Quand les officiers décident de fusiller les mutins recouverts d’une bâche («♫ C’est mon frère
qu’on assassine, Potemkine ♪»), la révolte des marins (Menée par un militant marxiste Afanassi Matouchenko, le seul personnage réel qui n’apparait
pas dans le film) et la mort de Vakoulintchouk
tué par le capitaine Guiliarovski. Le corps du marin sur le port avec
les pleureuses et la révoltes du peuple, les gros plans sur les poings qui se
ferment, les orateurs qui haranguent la foule et l’attaque antisémite envers
une jeune agitatrice juive par un gros bourgeois «blanc» : «Sus aux juifs !». Ce dernier finira sous les coups des révoltés. La scène sur l’escalier d’Odessa
avec ses gros plans expressionnistes et ses plans larges sur l’armée blanche
qui tirent sur les civils en fuite. La fameuse scène du landau qui sera reprise
dans «Les
Incorruptibles», «Brazil», «Y a-t-il un flic pour sauver Hollywood» et même dans «La cité de la
peur». Mais dans la
réalité, cet épisode n’a jamais eu lieu, Eisenstein l’ajoutera pour accentuer le
coté dramatique du film à des fins politiques pour critiquer le pouvoir
tsariste alors en place.
Sergueï Eisenstein |
Le montage du film fait par Eisenstein
en sera la clé de voûte, ce que les critiques appelleront «Le Cinéma Poing», l’enchainement d’images créé par une rythmique et
des choix stricts dans la luminosité. La musique connaîtra plusieurs versions, Edmund Meisel, le créateur donne une grande intensité dramatique à l’image, elle sera utilisée après sa
mort et maintes péripéties, en 1972, sort
une nouvelle composition par le pianiste Arthur Kleiner qui fournit une version orchestrale de la
partition de Meisel. Le film sera restauré en 1975 et la musique sera constituée d’une
compilation d’œuvres de Dimitri Chostakovitch (Extrait
de la symphonie 10, 11, 12 et la
toccata de la 5). Pour la nouvelle restauration en 2005, la musique originale d’Edmund Meisel sera restaurée elle aussi.
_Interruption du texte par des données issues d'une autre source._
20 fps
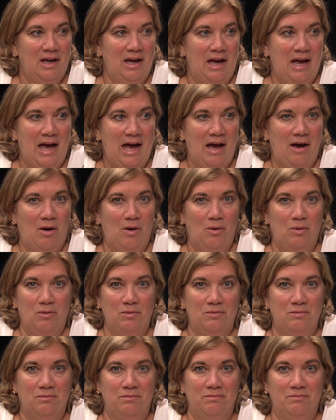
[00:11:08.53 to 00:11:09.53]

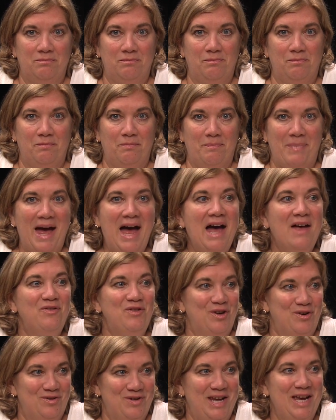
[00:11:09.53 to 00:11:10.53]
how bad
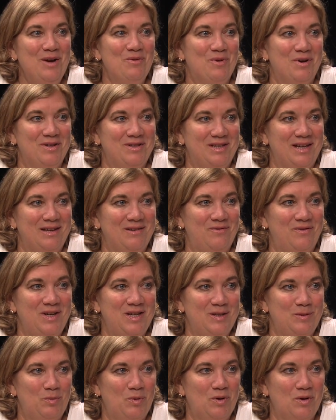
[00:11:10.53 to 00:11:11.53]
their day was on
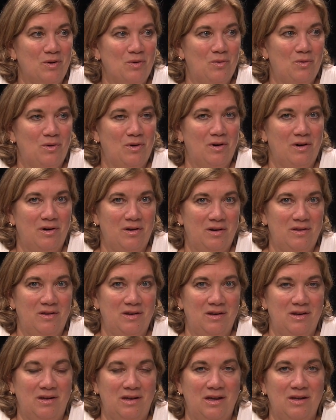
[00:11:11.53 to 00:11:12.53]
Facebook, or
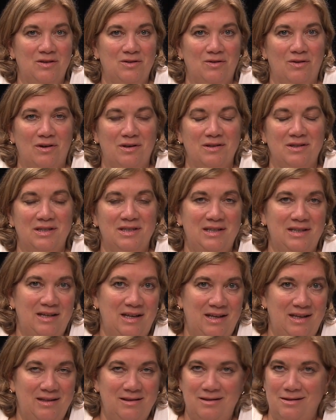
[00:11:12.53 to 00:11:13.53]
the kids are all on
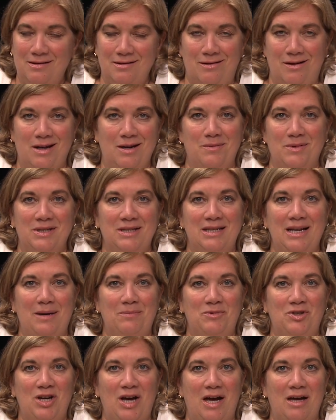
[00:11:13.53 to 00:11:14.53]
Instagram and
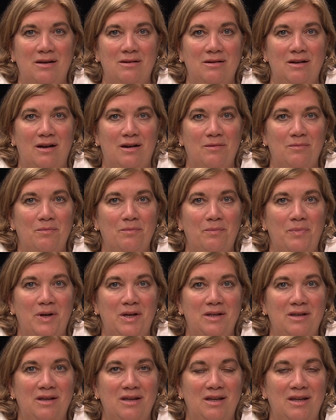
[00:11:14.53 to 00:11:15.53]
Snapchat,
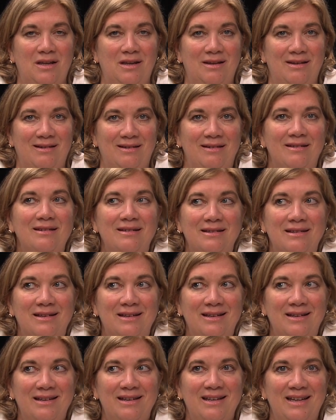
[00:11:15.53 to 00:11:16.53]
but
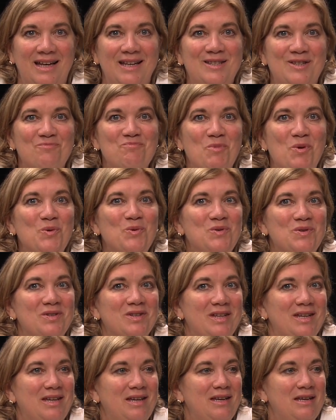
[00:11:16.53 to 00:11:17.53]
it's
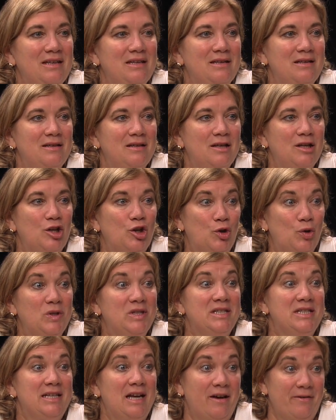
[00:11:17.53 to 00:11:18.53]
mostly
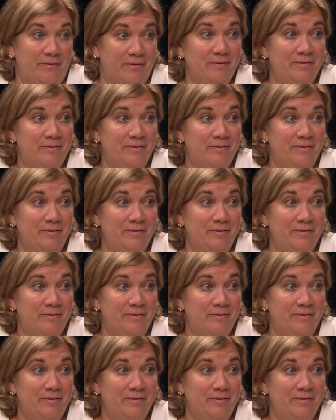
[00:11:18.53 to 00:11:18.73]
good stuff.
Mais ma version
préférée reste celle de Nikolaï Krioukov dans les années 50, plus Russe, plus
brillante, plus dramatique, plus… patriotique.
Dans ce film sans héros prédominent uniquement
deux groupes : les insurgés et les tsaristes. «Le
cuirassé Potemkine» reste aujourd’hui le film le plus célèbre
de son auteur mais pas son meilleur, «Octobre»
et «Ivan le Terrible» resteront à mon sens le duo de tête.
Le 8 janvier 2001, pour la première fois un film sera inscrit au patrimoine
de l’UNESCO, or ce ne sera pas "Potemkine", mais «Metropolis»
de Fritz
Lang, un film montrant une société imaginaire au futur
incertain et ses deux classes, l’exploitant et l’exploité, un film de fiction.
Alors que le cuirassé qui aura été une période vécue restera dans les placards. A-t-on
voulu récompenser la jeune république de Weimar ou punir la dictature
bolchevique ? L’histoire nous le dira peut-être un jour.